Juan ZamoranoAP
MESA.- A Samuel Sosa no le gusta que le hablen de Barry Bonds y su hazaña de jonrones el año pasado, pero el astro dominicano sueña con tener otra temporada “saludable y productiva” y, de repente, ir a la caza del récord del toletero de los Gigantes.
Sin que se diera aún el grito de “Play ball” de la campaña del 2002, Sosa y Bonds escenificaron un encontrón verbal en la pretemporada primaveral que ya fue superado, pero que podría ser un aviso de una nueva batalla de poderosos toleteros en la Liga Nacional.
Esta vez no sería Sosa vs Mark McGwire, sino Sosa vs Bonds.
“Mi anhelo es arrancar la temporada saludable y siempre, siempre, con el objetivo de ayudar a los Cachorros”, dijo Sosa, luego de un partido de exhibición ante Colorado el sábado. “Si tengo salud y Dios me ayuda, los números, las carreras, los jonrones llegarán en su momento. Es así tan sencillo”.
¿Dispuesto a ir por el récord de 73 jonrones de Bonds?
Sosa se incomodó; se movió un poco de su asiento en la casa club de los Cachorros, y dijo: “Sólo Dios sabrá si eso puede suceder. Si tengo nuevamente la suerte de tener otra temporada completa, sin lesiones, los números van a llegar”.

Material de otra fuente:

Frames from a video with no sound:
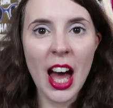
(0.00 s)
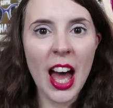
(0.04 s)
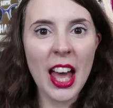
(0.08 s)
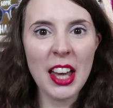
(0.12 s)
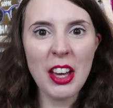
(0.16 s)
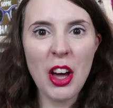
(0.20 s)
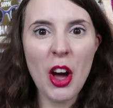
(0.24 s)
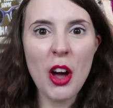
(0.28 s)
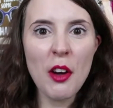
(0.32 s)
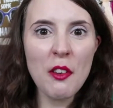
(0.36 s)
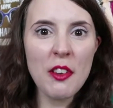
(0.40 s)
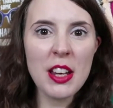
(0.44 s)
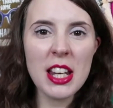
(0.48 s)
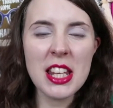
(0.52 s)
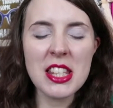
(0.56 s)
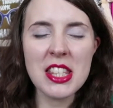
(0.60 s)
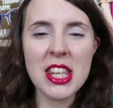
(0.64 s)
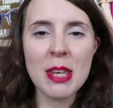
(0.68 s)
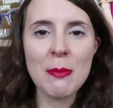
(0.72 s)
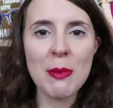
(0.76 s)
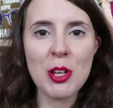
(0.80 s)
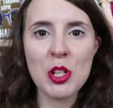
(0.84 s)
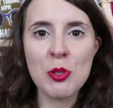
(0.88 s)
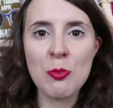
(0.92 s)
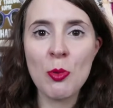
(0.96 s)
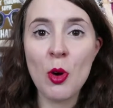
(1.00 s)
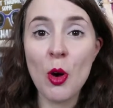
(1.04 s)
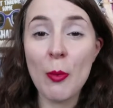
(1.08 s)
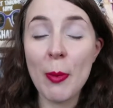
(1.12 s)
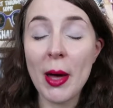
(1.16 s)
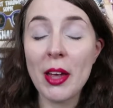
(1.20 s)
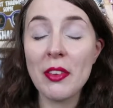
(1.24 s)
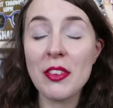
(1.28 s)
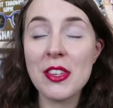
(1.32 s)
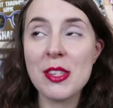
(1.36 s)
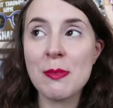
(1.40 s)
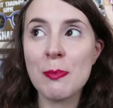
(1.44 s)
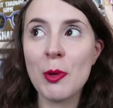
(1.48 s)
I can't really say much more
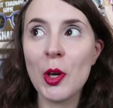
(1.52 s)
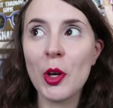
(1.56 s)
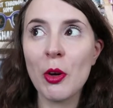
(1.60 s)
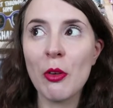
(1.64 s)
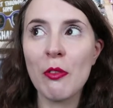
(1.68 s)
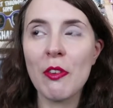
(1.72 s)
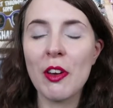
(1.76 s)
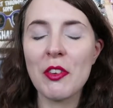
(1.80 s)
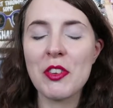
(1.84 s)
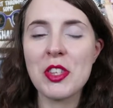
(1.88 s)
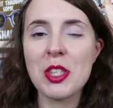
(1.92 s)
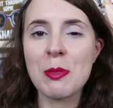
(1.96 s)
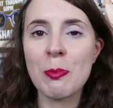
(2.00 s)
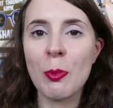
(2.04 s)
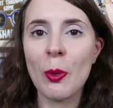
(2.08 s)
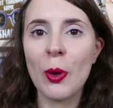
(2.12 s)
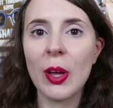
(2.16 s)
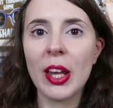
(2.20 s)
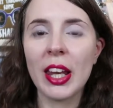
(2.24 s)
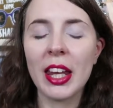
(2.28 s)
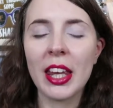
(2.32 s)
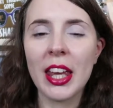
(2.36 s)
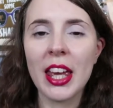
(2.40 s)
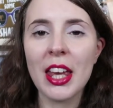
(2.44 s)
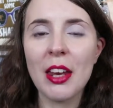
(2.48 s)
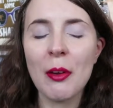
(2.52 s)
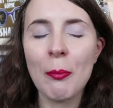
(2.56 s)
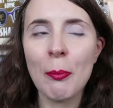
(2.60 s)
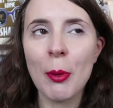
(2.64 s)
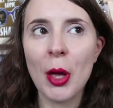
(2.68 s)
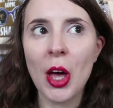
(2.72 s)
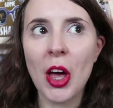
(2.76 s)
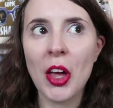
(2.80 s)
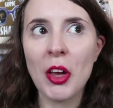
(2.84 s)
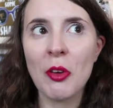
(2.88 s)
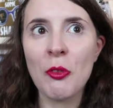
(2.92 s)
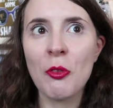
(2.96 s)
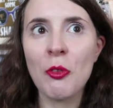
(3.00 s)
about this book without spoiling it,
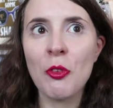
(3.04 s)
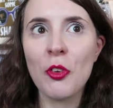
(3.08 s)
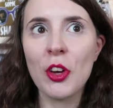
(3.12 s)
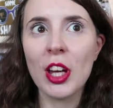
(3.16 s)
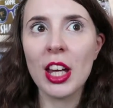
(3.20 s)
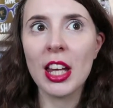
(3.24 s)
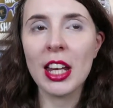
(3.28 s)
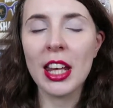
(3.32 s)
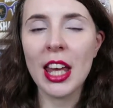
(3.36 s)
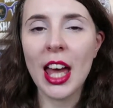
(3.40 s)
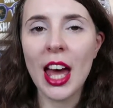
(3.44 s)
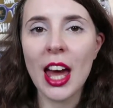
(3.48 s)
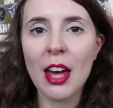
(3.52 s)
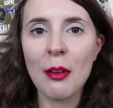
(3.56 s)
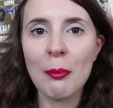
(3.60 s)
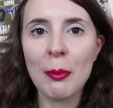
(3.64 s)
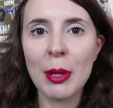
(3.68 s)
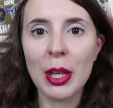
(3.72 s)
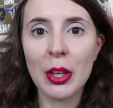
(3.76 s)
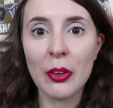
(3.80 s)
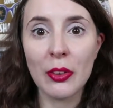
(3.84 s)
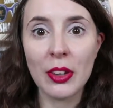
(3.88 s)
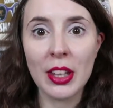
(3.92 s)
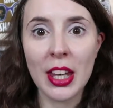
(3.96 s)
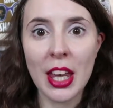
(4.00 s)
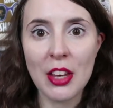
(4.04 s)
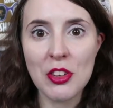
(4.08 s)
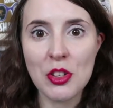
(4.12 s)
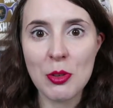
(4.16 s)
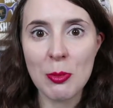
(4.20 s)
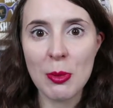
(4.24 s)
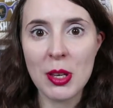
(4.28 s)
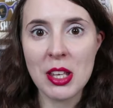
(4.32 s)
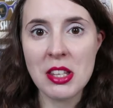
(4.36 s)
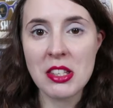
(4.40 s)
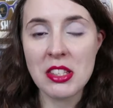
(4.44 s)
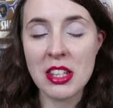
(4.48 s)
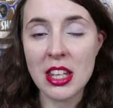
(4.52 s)
but it really had me on the edge of
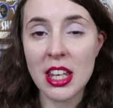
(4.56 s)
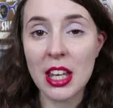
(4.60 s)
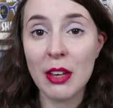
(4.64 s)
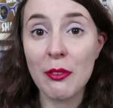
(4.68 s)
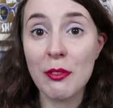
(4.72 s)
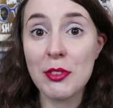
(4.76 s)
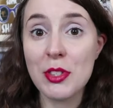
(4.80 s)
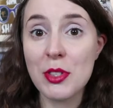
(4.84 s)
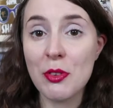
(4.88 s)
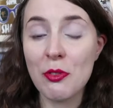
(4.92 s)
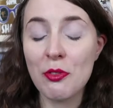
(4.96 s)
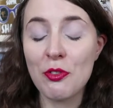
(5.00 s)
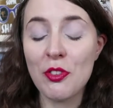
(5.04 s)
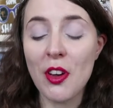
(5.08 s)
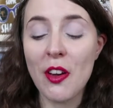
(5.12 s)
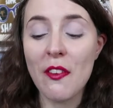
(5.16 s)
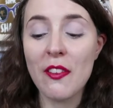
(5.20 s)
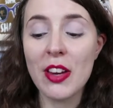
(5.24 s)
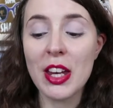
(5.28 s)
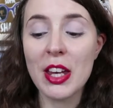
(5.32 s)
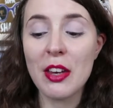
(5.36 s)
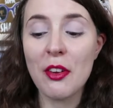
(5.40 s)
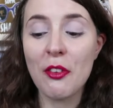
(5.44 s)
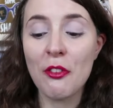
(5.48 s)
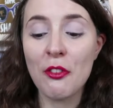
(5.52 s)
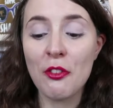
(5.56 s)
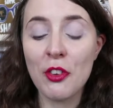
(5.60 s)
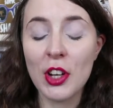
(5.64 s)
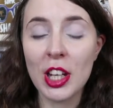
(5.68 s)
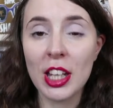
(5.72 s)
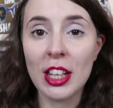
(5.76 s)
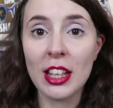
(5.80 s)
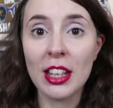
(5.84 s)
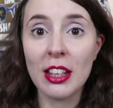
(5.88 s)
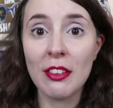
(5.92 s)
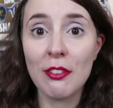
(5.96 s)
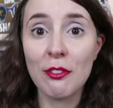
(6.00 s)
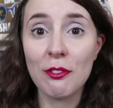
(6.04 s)
my seat. It was a very,
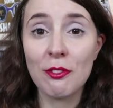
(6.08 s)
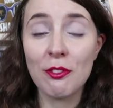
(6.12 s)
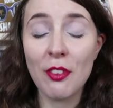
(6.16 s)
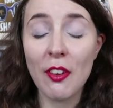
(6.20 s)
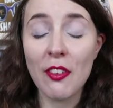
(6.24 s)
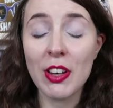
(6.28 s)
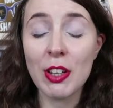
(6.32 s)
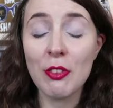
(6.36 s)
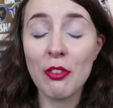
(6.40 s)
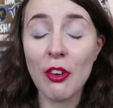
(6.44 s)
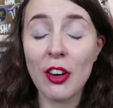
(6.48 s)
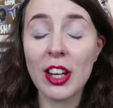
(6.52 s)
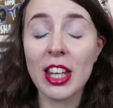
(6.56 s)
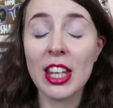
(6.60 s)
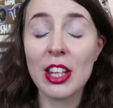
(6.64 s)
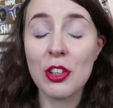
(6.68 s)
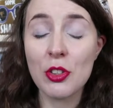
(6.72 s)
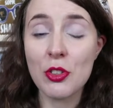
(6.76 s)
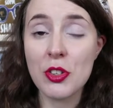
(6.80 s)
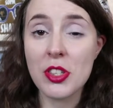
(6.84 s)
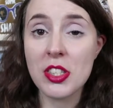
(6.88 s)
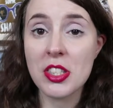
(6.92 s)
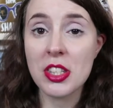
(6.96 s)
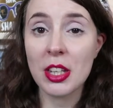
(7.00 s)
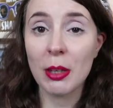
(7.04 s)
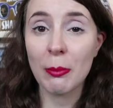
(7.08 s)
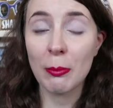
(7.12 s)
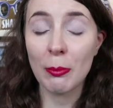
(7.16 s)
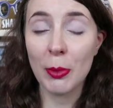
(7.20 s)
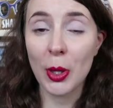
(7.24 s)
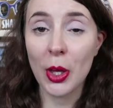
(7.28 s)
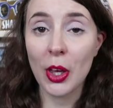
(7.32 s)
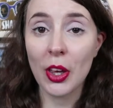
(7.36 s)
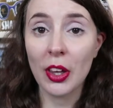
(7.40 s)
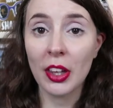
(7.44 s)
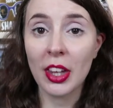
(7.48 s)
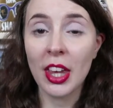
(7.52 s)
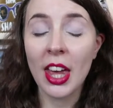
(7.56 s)
re- very, very interesting
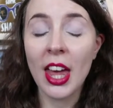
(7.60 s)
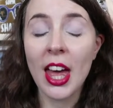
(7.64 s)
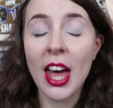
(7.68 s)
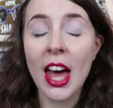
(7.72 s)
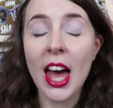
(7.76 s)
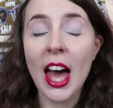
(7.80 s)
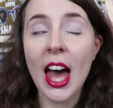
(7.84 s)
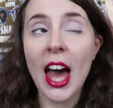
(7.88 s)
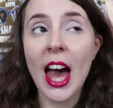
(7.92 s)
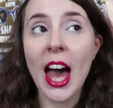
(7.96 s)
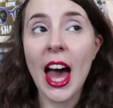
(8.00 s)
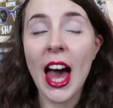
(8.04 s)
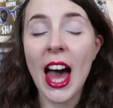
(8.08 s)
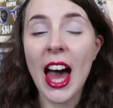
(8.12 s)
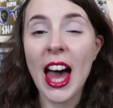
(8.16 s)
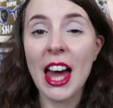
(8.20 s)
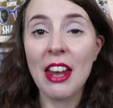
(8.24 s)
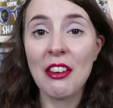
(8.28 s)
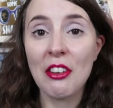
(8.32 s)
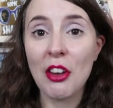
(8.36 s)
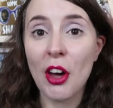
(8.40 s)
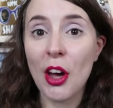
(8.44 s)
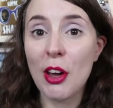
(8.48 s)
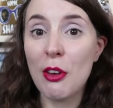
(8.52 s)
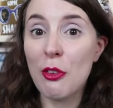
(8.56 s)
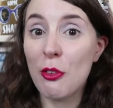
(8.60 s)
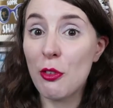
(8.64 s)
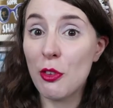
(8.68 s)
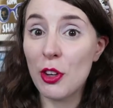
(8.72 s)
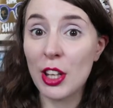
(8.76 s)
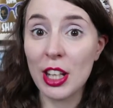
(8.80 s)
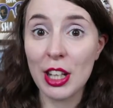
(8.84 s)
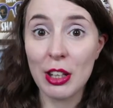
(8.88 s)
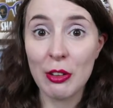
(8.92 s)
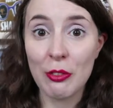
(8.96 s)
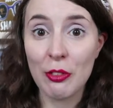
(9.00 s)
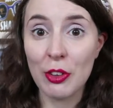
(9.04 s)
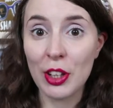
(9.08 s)
book, and I
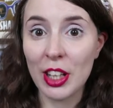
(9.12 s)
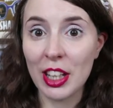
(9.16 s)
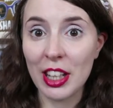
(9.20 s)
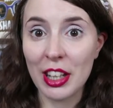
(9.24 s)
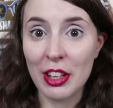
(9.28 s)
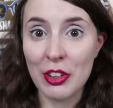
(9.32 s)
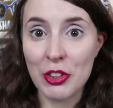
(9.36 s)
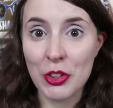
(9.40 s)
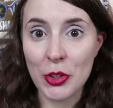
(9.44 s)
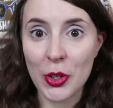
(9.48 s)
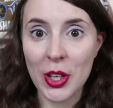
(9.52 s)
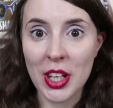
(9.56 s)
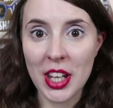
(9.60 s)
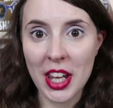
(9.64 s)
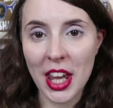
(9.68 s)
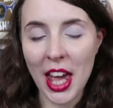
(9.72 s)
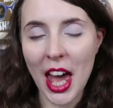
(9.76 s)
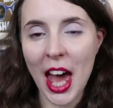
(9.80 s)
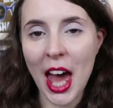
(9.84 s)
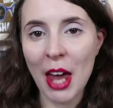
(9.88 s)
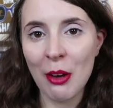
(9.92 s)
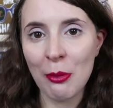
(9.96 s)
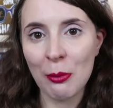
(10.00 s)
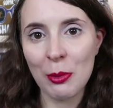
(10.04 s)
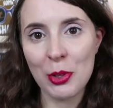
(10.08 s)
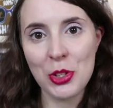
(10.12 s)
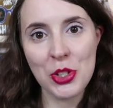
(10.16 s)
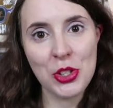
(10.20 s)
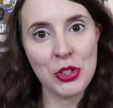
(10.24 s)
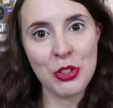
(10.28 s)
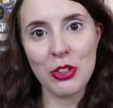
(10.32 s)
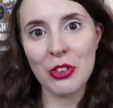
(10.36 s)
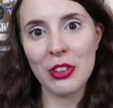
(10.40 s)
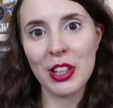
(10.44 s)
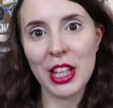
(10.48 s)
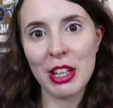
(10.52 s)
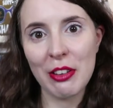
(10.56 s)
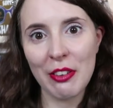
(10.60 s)
really, really enjoyed it and would
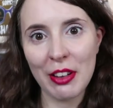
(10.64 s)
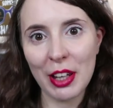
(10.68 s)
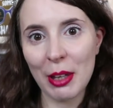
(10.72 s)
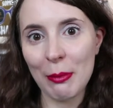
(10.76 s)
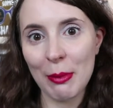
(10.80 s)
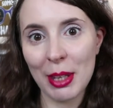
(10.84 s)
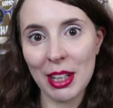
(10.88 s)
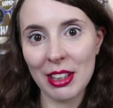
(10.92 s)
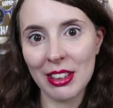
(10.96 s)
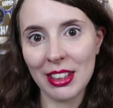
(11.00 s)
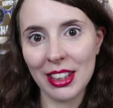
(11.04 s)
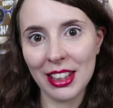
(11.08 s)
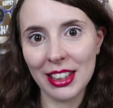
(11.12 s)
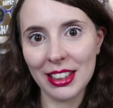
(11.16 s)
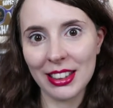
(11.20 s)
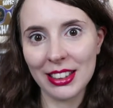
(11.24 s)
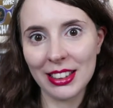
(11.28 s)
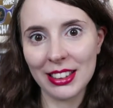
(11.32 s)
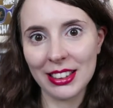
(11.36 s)
strongly recommend it.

Sosa había comentado semanas antes que Bonds le había expresado su deseo de que él fuese el jugador que rompa su récord, pero el jardinero de los Gigantes señaló después que el dominicano había “hablado más de la cuenta”. Agregó que no le importaba qué jugador fulminara su marca.
Lo que pareció una conversación tranquila y jocosa tomó ribetes de rivalidad.
“Yo pensé que él era una buena persona”, dijo Sosa. “Pienso que es infantil, para ser sincero”, le respondió Bonds.
Pero, al parecer, ambos jugadores limaron asperezas en un encuentro imprevisto registrado la semana en un restaurante en Scottsdale, donde San Francisco tiene su campo de entrenamiento, según se informó.
Sosa dijo que eso “no le hace bien al béisbol”. “Barry tratará de ayudar a su equipo. Yo al mío”, agregó.
Todos esperan, embargo, un interesante duelo de maderos, como aquella memorable batalla entre Sosa y McGwire en 1999. McGwire se retiró el año pasado.
“Echaremos de menos a Mark”, dijo Sosa. “Fue un extraordinario bateador que hizo vibrar por buen rato a los aficionados del béisbol”.
Sosa, de 33 años, dijo que avizora una temporada más promisoria para los Cachorros, sobre todo por la incorporación de su compatriota Moisés Alou, quien llegó procedente de los Astros.
Sosa, Alou (.331, 27 jonrones y 108 carreras impulsadas) y el inicialista Fred McGriff (.282, 12, 41), formarán una temible tripleta ofensiva.
EL BIG SHOW
Sosa acumuló promedio de .328, con 64 jonrones y 160 carreras impulsadas, superando su campaña del 2000, en que conectó 50 bambinazos, con 138 remolques.
Sosa no tuvo el año pasado la distracción o preocupación del 2000, en que su situación contractual fue un dolor de cabeza.
El dominicano alcanzó a comienzos del 2001 un contrato por cuatro años y 72 millones de dólares con Chicago.
“Sammy estuvo muy concentrado y sólido, como es común en él, la temporada pasada”, comentó el coach puertorriqueño Santos Alomar.
“El sigue animadísimo, fuerte y con las energías para protagonizar otra campaña grande en lo personal y para los Cachorros”
Su distracción este año podría ser de otro tipo y en el terreno de juego: alcanzar o superar los 73 cuadrangulares.